The First Fifteen Lives of Harry August(73)



I opened my eyes and was satisfied to see the man jump back in alarm. “Gentlemen,” I said, “I imagine you’re under orders not to communicate with me, so let me be blunt and to the purpose. I know you all, I know your names, your ranks, your histories and your homes. I know that you, Private, still live with your mother and you, Sergeant, have a wife in Moscow who you haven’t seen for three and a half years, and a daughter whose photo you proudly carry in your pocket and show to all in the canteen every dinner break without fail. ‘She is my diamond,’ you explain. ‘She is my wealth.’ I have a question for you–just one question, and it’s this–do they know nothing? Absolutely nothing about what you do? It’s very important you think about this, very important you consider every aspect of every conversation you’ve ever had with them, for if they know anything, anything at all which could compromise this facility, then of course, gentlemen, they will be next. Your wife, your mother, your daughter–they cannot know a thing. Not even a whisper. That’s all I wished to say, and now if you wouldn’t mind applying a plaster to my hand, I’ll get on with the business of awaiting my torture and inevitable execution, thank you.”

They left in a hurry and didn’t bring me a plaster.


It may have been twenty hours later, it may have been two, and Vincent was back. The sergeant from before stood in the doorway as he talked, watching me nervously over his employer’s shoulder.

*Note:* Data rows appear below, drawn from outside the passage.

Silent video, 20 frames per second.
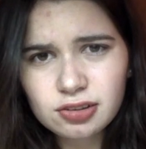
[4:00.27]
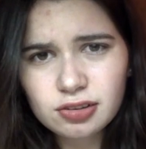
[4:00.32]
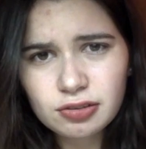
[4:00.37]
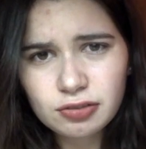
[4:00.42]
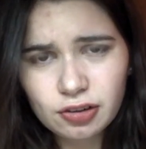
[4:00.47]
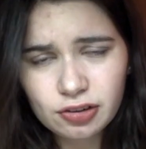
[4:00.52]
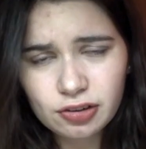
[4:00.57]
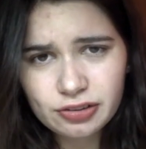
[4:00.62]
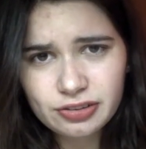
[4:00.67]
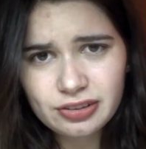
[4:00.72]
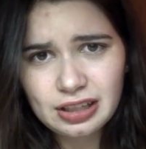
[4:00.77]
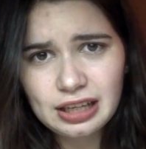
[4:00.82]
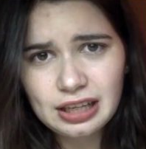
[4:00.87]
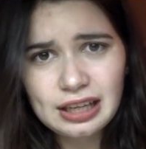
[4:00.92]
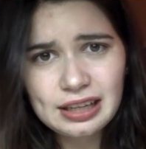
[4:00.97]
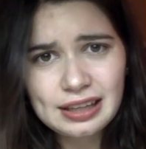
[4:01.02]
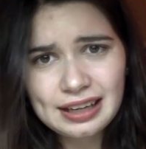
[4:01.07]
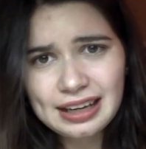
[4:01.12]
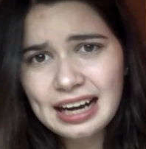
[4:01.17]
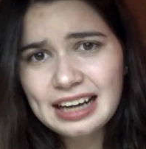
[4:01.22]

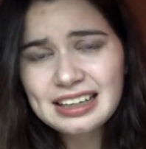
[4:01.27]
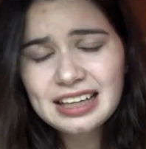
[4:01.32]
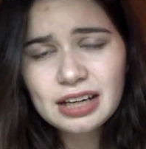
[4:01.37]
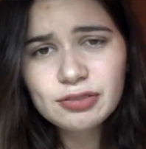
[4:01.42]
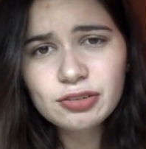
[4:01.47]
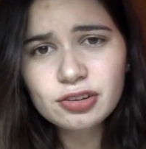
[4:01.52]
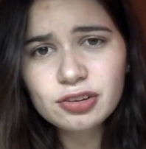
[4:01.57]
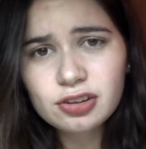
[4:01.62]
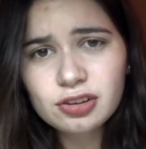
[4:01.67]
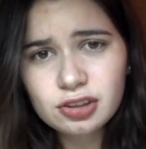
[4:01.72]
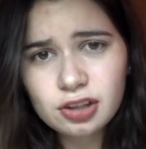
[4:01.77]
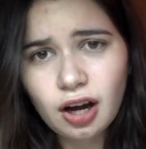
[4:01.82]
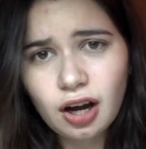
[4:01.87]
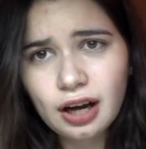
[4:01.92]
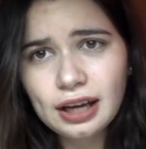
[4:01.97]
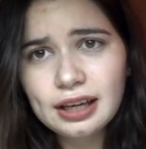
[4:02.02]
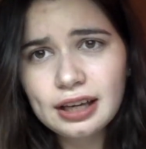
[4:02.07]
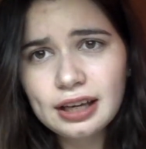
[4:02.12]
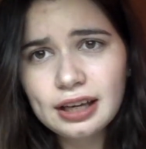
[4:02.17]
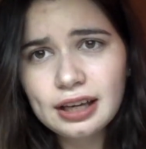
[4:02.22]
university. Like, I never
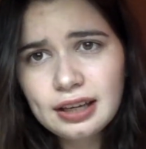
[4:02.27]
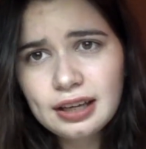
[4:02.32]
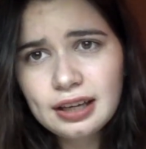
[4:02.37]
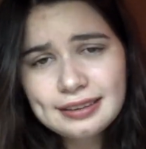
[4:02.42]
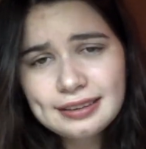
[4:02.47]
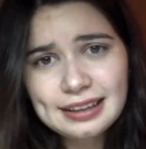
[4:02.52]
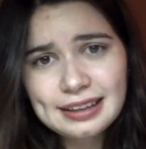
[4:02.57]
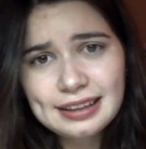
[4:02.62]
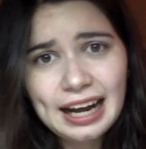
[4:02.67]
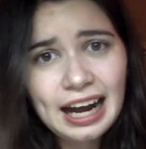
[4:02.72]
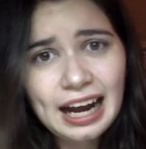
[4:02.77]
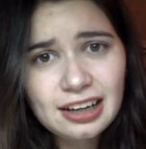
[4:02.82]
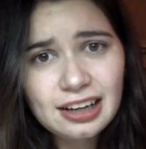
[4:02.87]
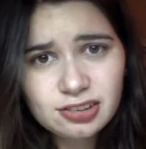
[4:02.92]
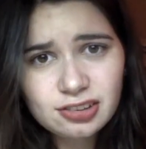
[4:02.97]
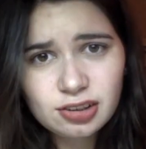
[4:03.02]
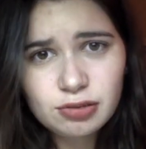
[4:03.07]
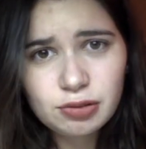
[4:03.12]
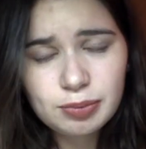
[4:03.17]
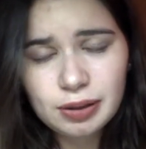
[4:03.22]
thought that I
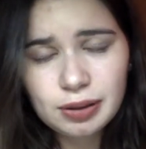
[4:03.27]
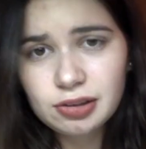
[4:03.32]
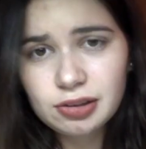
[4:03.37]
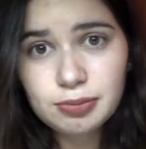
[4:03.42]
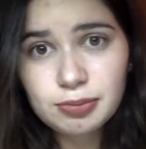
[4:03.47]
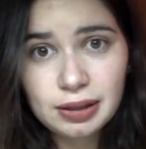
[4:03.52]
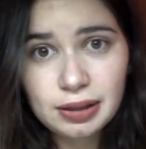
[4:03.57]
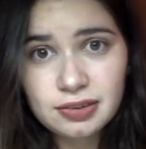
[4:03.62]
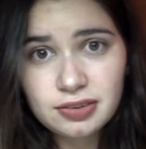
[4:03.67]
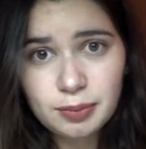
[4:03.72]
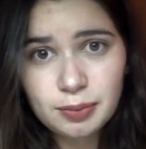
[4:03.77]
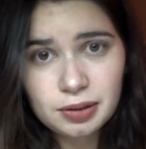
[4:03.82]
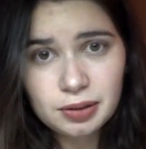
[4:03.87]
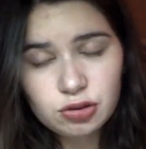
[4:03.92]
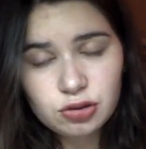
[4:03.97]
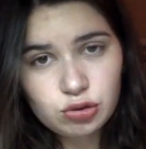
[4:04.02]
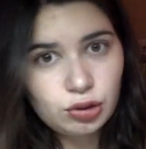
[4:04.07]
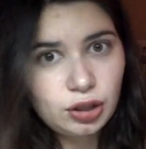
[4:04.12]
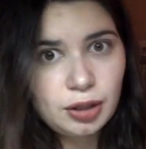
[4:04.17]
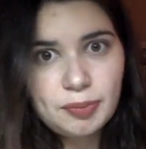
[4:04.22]
actually would be able to make some of
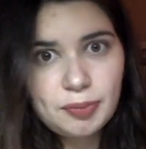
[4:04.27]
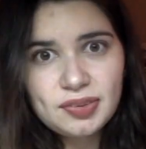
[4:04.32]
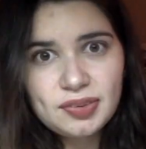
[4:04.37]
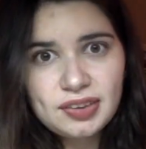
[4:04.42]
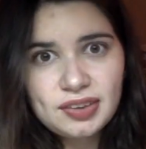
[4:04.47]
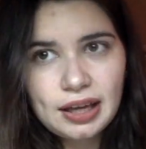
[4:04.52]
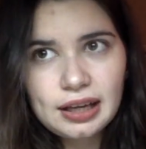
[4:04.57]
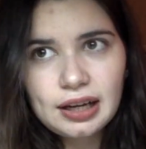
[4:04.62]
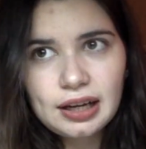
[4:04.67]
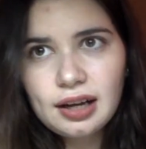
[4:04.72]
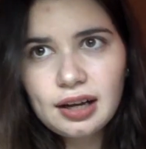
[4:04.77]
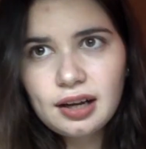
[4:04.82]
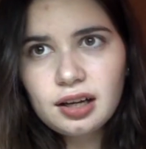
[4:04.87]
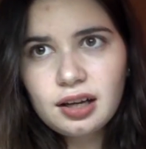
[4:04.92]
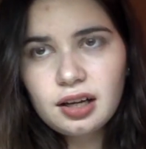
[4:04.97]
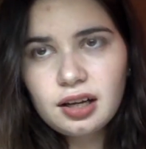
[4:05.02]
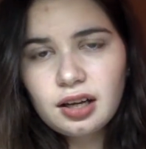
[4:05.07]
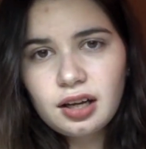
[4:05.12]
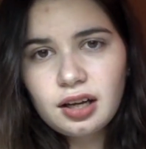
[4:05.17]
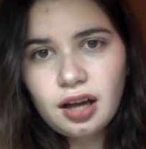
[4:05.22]
the dreams that
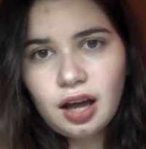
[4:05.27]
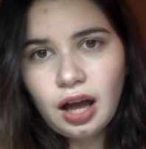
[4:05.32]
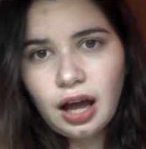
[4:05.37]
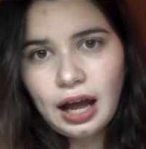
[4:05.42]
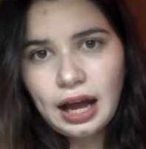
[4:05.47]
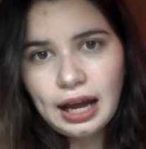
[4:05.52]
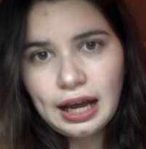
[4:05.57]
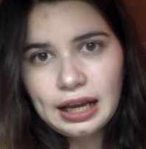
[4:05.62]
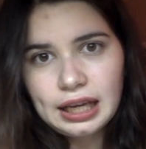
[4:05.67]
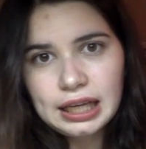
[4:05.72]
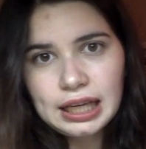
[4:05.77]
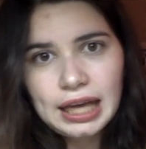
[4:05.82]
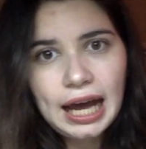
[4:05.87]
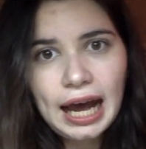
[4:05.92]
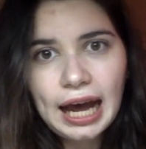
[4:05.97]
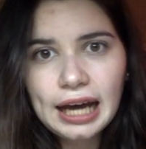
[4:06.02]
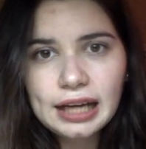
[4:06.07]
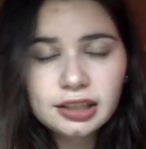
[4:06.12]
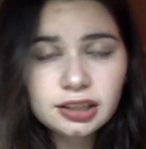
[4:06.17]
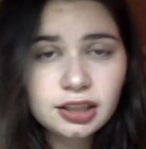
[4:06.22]
I
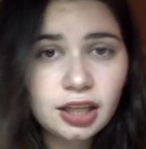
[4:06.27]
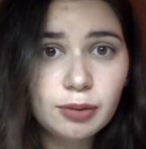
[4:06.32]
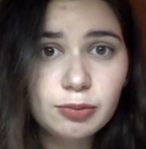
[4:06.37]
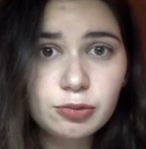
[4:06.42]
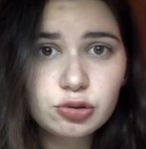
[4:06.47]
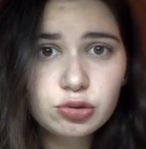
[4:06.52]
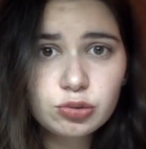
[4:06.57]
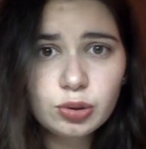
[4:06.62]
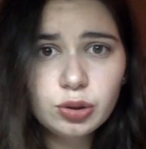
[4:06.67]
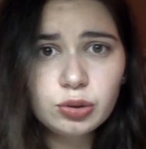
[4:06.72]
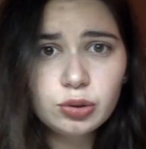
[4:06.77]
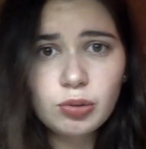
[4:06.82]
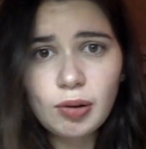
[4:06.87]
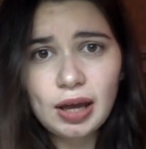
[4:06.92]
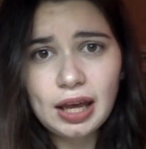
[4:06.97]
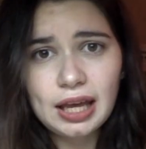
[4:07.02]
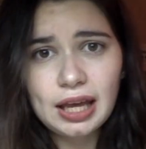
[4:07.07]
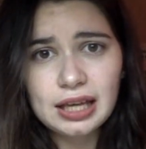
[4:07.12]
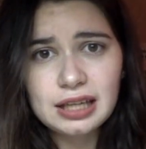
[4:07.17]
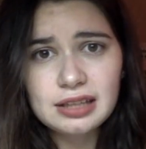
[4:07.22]
had come true,
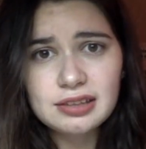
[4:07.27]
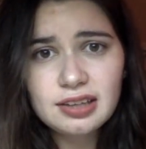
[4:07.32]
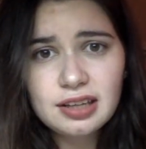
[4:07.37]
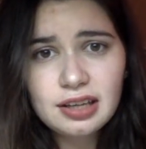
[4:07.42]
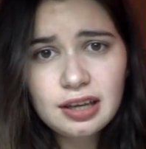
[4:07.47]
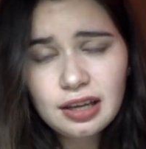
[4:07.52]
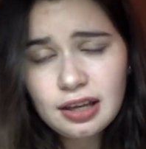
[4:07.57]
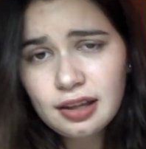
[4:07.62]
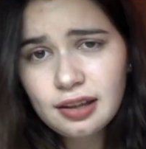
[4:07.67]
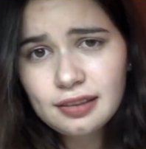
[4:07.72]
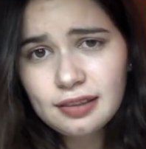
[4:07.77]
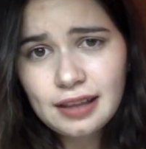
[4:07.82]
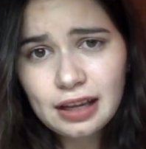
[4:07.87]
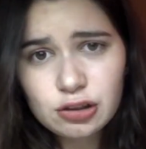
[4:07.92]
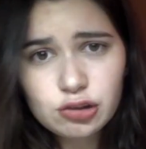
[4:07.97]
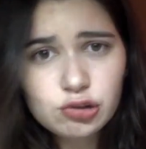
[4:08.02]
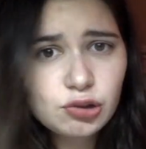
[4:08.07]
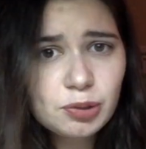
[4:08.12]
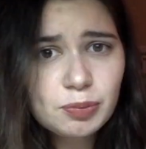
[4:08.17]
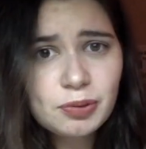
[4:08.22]
and
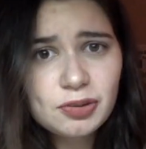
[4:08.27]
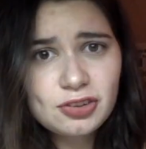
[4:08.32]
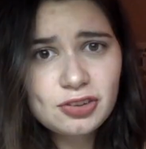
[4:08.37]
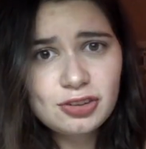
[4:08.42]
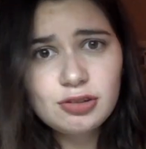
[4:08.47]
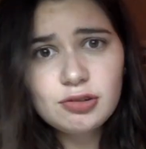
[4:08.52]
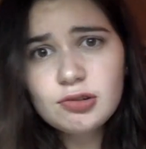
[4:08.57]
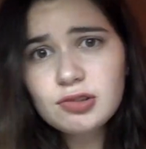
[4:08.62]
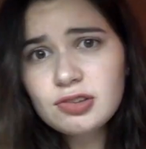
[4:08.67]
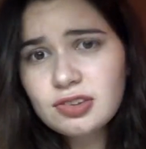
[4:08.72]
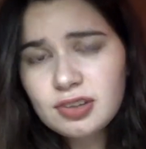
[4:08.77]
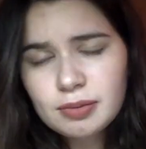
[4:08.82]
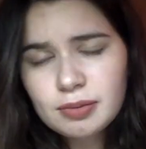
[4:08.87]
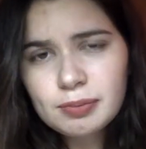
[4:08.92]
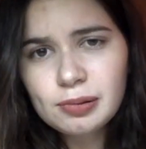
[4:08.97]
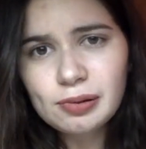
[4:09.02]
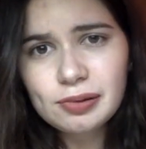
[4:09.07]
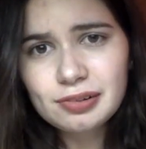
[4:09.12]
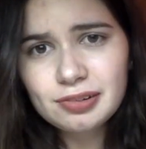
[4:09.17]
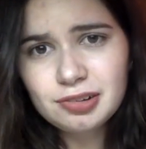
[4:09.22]
that trip was a huge
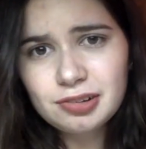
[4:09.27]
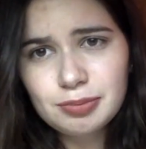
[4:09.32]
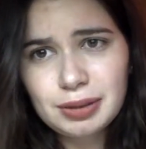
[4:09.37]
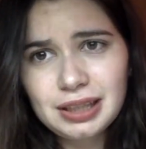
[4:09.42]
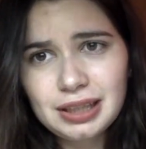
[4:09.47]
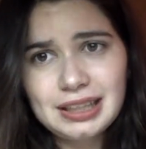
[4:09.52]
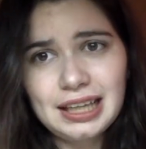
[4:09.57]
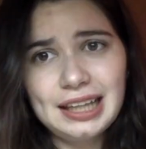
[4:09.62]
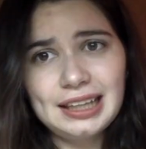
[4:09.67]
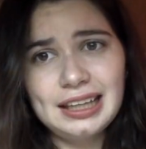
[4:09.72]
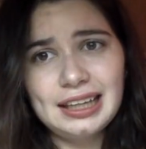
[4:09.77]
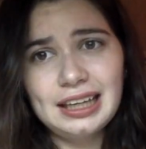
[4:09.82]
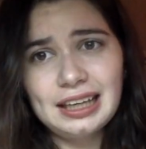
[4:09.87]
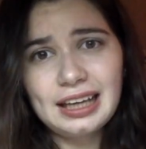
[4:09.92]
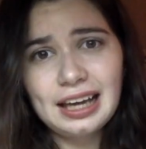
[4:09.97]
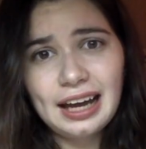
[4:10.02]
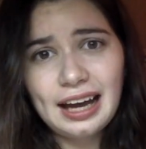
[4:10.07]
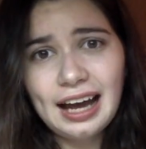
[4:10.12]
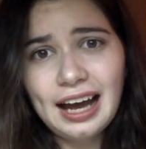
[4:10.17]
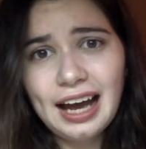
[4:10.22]
symbol to me that, like,
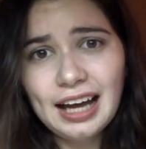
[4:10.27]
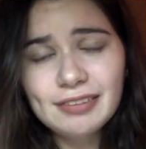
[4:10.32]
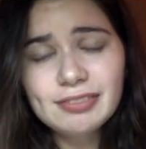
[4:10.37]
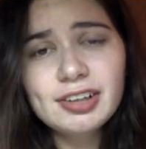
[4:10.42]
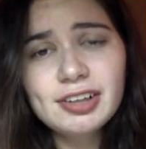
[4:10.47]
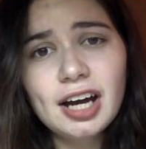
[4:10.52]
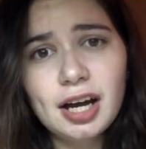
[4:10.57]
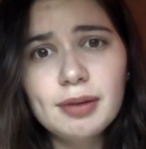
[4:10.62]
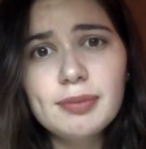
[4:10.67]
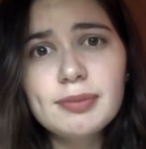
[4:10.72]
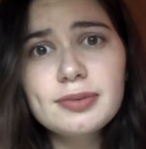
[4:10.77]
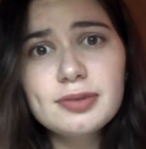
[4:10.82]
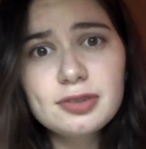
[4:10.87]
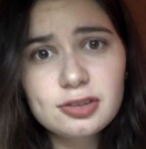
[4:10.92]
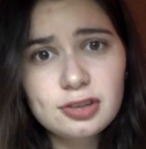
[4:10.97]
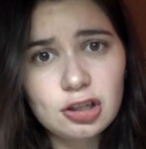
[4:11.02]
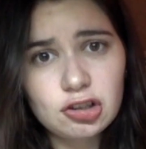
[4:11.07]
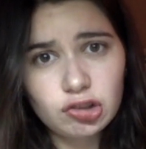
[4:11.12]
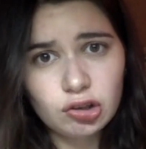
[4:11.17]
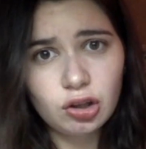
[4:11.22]
I've come
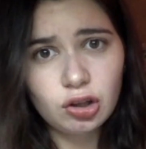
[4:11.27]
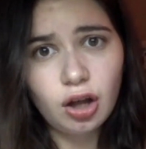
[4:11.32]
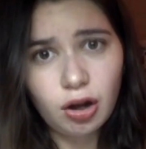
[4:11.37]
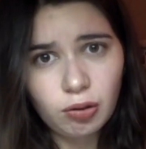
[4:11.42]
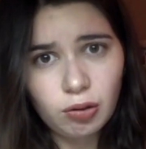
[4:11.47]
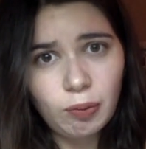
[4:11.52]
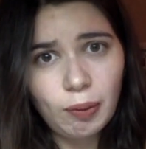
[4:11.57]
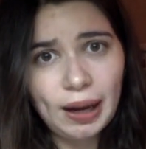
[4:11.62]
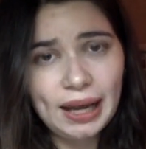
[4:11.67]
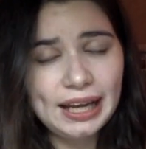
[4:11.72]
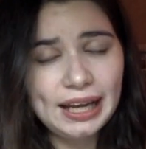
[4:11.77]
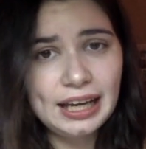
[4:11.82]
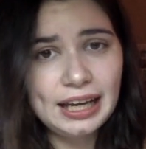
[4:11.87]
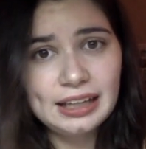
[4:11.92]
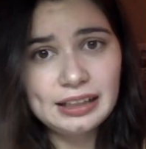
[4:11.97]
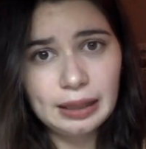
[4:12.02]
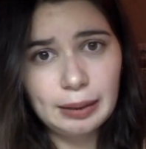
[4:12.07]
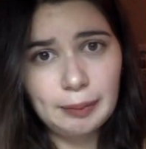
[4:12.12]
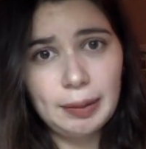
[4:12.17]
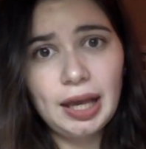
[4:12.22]
such a long way
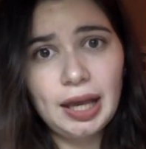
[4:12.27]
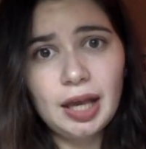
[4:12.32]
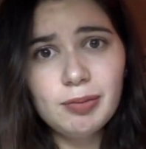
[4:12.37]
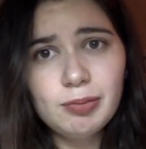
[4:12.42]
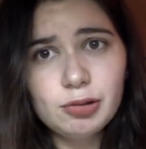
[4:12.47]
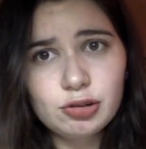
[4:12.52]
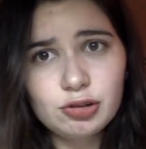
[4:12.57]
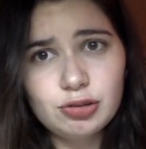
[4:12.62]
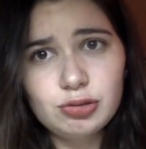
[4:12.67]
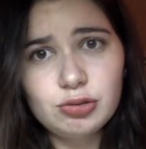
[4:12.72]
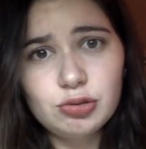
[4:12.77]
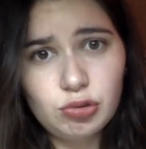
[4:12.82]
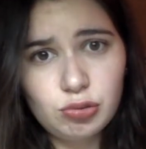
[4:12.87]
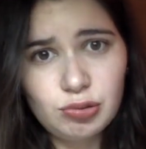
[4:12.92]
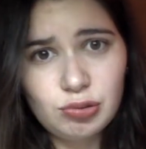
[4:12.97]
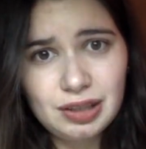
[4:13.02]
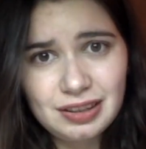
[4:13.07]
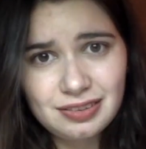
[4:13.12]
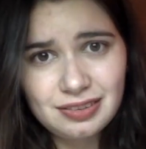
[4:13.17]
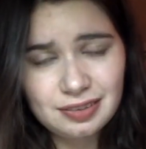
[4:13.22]
and I'm able to do
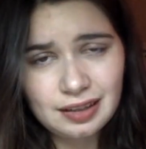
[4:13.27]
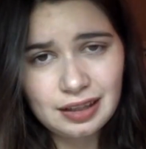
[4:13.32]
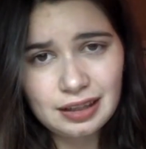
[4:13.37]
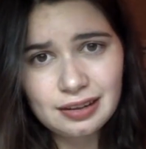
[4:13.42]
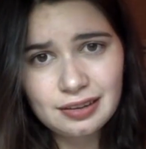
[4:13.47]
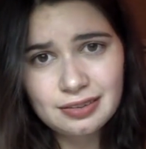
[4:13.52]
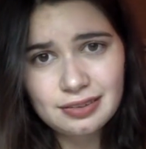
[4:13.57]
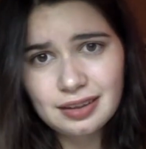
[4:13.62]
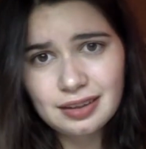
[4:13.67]
these things.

“Have you considered?” Vincent asked urgently. “Have you decided?”

“Of course I have,” I replied lightly. “You’re going to torture me, and I’m going to tell you an endless series of whatever it is I think you want to hear, to make you stop.”

“Harry,” urgency, desperate and low in his voice, “it doesn’t have to be this way. Tell me your point of origin and no harm will come to you, I swear.”

“Have you considered the point of no return? That moment when the damage you’ve done to my body is so great that I no longer care, nor consider it worth my while, to say anything at all? You must be hoping that you won’t reach that moment before you break my mind.”

He leaned back, face hardening at my words. “This is your doing, Harry. This is something you’re doing to yourself.”

So saying, he left me. The sergeant stayed in the door, and for a moment our eyes locked.

“Nothing at all?” I asked as the door swung shut.


They began only a few minutes later. To my surprise, they opened with chemicals and a twist on the usual theme of the same, a partial paralytic, locking my diaphragm in place so I choked and suffocated, the air turning to lead in my lungs, blood and head. Some movement was still possible, the dose cleverly judged, so for an hour, maybe more, maybe less, I sat gasping and gaping for air, the sweat running down my face and spine, vision on the edge of darkness but not quite going over. Vincent had hired a professional. A small man with a neat moustache, he had his tools laid out–always for my scrutiny–on a tray before him, and like an athlete in training gave some time for rest between each new application of pain. At the end of every rest he asked the question “What is your point of origin?” and waited patiently for me to reply, shaking his head sadly when I refused to do so. Next up was physical nausea, causing cries not so much of pain but of an animal trapped in its own carcass, of heat upon heat upon heat, of a twisting, a shrinking, a narrowing of the senses until all I could perceive was my own hideously sane delirium.

And there was the sergeant in the door, watching, always watching, and when the torturer took a break to get himself a glass of water, the sergeant came in and took my pulse, looked into the pupils of my eyes and whispered,

“She knows I took the train to Ploskye Prydy, the end of the line. Is that too much?”

I just smiled at him and let him answer the question for himself.

Somewhere between the sickness and the suffocation Vincent came in and held my hand. “I’m sorry, Harry,” he said. “I’m sorry.”

I tried to spit at him, but my mouth was dry, and he left again.


They brought in the car battery long before, I think, they intended to use it. It was merely another object of interest, a thing to be placed on display. Sleep deprivation and extreme heat, a variation on the method I had expected, were the first order of the day. Someone with a highly creative appreciation of the use of surround sound and an ear for the unholy had created a soundtrack which oscillated between techno beats, tortured screams and graphic descriptions of violent and violating acts, carried on with Foley effects and in several different languages. If there was any danger that the noise and horror of all this was making me numb, a little too close to sleep, the guards came in and shook me awake, throwing ice water in my face, horror against the heat.

“You’re a good man,” I told the sergeant when he woke me again. “You know what’s right.”

“Drink, Harry, drink.” Vincent’s voice, a whisper in the sudden quiet. I knew he put a damp cloth to my lips and I drank greedily, until my mind crawled back to awareness and I spat the liquid out, spilling it down my chin and front, a thin concoction two parts saliva to one part water. The torturer’s moustache was especially fine the day he pulled my toenails out. I imagined him sleeping at night with a net across his face to give it such excellent buoyancy.